彼の行動が嫌だったのと同じくらい、自分のことも嫌だった。私は彼とただ対等な、お互いに助け合える成熟した健全な友達になりたかっただけだった。それなのに意見することもせず、自分がしなくてよかったはずのことを何年もやり続けた。自分の信条や感情に反することにあまりにも長い時間を浪費してしまった。彼が時々放つ「ごめんね」と「大好き」という言葉に何年も騙されて、「この人は私のことを好きでいてくれるし感謝もしてくれる!」みたいな本当にバカげた思い違いに動かされていた(実際彼はごめんねといっただけでありがとうと言ったわけではないのに私の脳みそは都合よく誤解した)。
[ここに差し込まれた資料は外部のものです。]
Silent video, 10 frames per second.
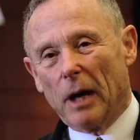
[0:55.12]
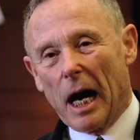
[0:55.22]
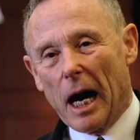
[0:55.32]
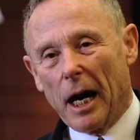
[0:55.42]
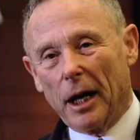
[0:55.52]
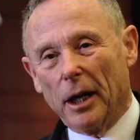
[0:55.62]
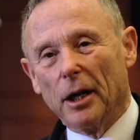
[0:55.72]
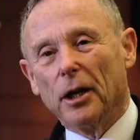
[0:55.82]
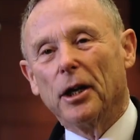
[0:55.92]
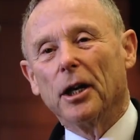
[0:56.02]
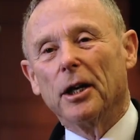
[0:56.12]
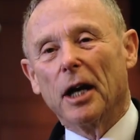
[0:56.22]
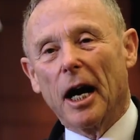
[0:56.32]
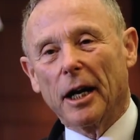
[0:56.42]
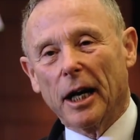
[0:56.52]
I did
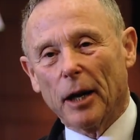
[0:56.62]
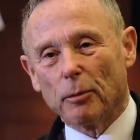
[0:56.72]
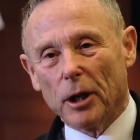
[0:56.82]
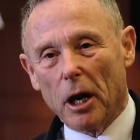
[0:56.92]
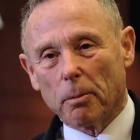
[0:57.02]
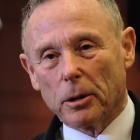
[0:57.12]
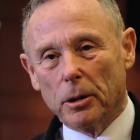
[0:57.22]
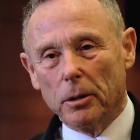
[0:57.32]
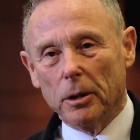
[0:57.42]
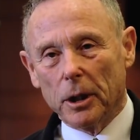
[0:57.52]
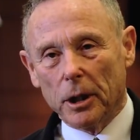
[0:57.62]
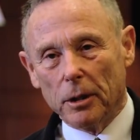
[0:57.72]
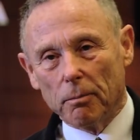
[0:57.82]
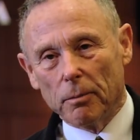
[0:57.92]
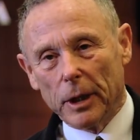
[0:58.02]
not have the opportunity
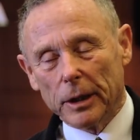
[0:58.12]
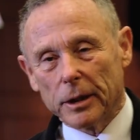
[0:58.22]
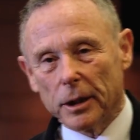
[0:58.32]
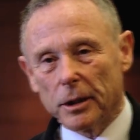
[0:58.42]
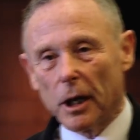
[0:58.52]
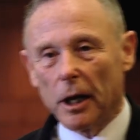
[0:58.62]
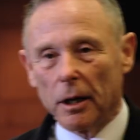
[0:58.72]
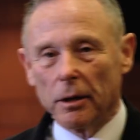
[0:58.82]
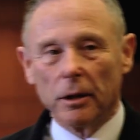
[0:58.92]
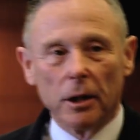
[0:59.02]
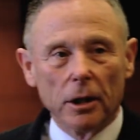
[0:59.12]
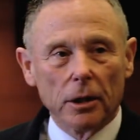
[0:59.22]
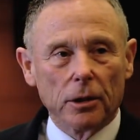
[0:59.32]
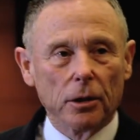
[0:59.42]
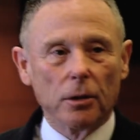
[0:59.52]
as a child
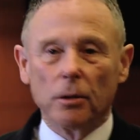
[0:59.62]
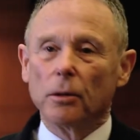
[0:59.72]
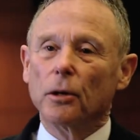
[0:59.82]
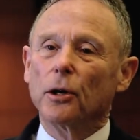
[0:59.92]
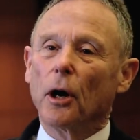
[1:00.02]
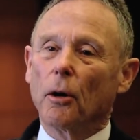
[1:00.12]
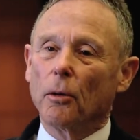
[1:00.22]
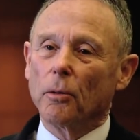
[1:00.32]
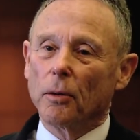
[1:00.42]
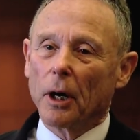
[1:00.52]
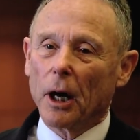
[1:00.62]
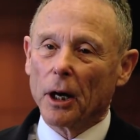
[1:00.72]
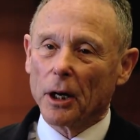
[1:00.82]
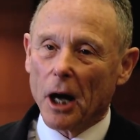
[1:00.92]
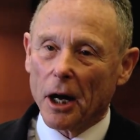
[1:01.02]
to know
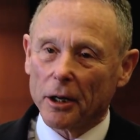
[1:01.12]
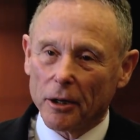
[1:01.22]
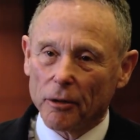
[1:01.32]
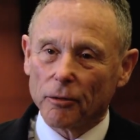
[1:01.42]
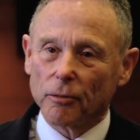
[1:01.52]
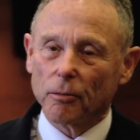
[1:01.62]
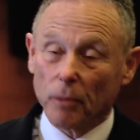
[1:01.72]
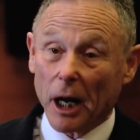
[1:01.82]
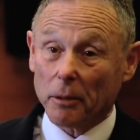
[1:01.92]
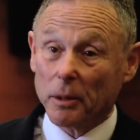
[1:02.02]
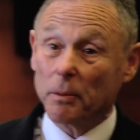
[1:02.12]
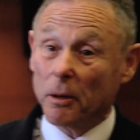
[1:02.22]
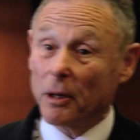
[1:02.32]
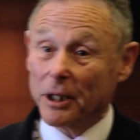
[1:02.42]
a lot of black people.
大好きって言葉にほだされてたなんて本当に死にたくなるレベルで自分が恥ずかしいし、過去に戻れるなら今すぐ過去の自分をひっぱたいて目を覚ませ!って言いに行きたい。

 

散々なことを書いてきたけれど、彼も昔はすごくいい子だった。いつもニコニコしていてみんなに好かれていた。けれど大学に入ってから何に対してかは分からないけれど不足感を持つようになって、性格が暗くなったし生活リズムも昼夜逆転して、他者に救いを求めるようになっていったんだと思う。同じように私は大学入学以降メンタルに不調をきたし、自分を頼ってくる人の面倒をみることで私は人の役に立ってるし生きてていいんだ!みたいな気持ちを抱いてしまっていた。

 

メンタルの不調とtoxic friendsとの相性は悲しいくらいばっちりだ。自信とか、自分の存在意義とかそういうものがぐらぐらに揺らいでいるときにtoxic friendsとのズブズブ不健全生活という底なしの沼に落ちる羽目になるリスクは大きい。

 

楽しい経験ではなかったけれど、これからはちゃんと自分の望まないことを求められたときは私はこれはやりたくない、って言ったりなんでこれをしてほしいの?って聞いてみたりしようと思うし、一緒にいて惨めな気分になったり自分の人生がその人によって悪い方向に引っ張られると分かったりしたらなるべく早く離れるようにしたい。自尊心を守ることの方がtoxic friendsと一緒に居続けることより何百倍も大事だ。